◆ **EXERCISE DESCRIPTION**
The result should be an exact copy of the entries below, free of pictures.

Saved data entries
══════

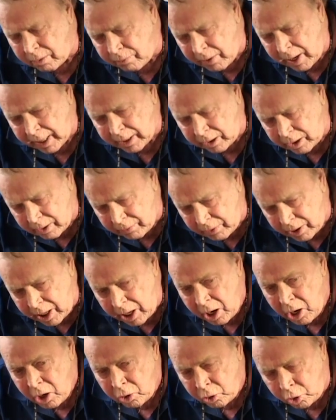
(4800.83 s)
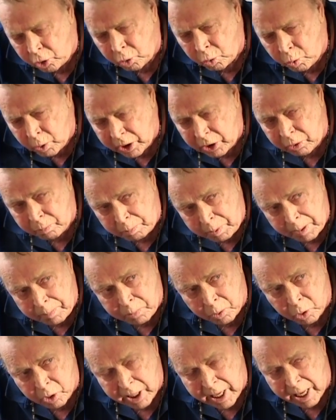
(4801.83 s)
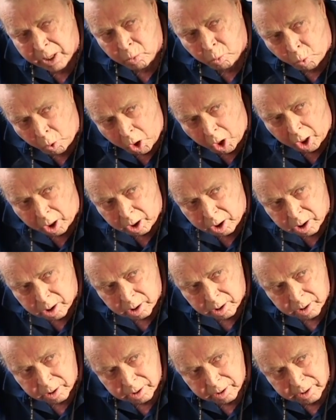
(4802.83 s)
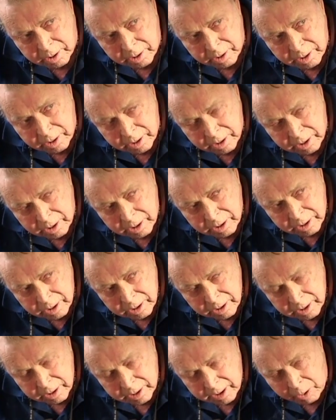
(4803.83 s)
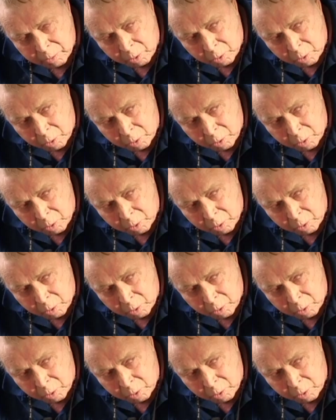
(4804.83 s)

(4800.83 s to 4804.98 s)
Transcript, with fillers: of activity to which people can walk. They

══════

◆ **RESPONSE**
(4800.83 s)
(4801.83 s)
(4802.83 s)
(4803.83 s)
(4804.83 s)

(4800.83 s to 4804.98 s)
Transcript, with fillers: of activity to which people can walk. They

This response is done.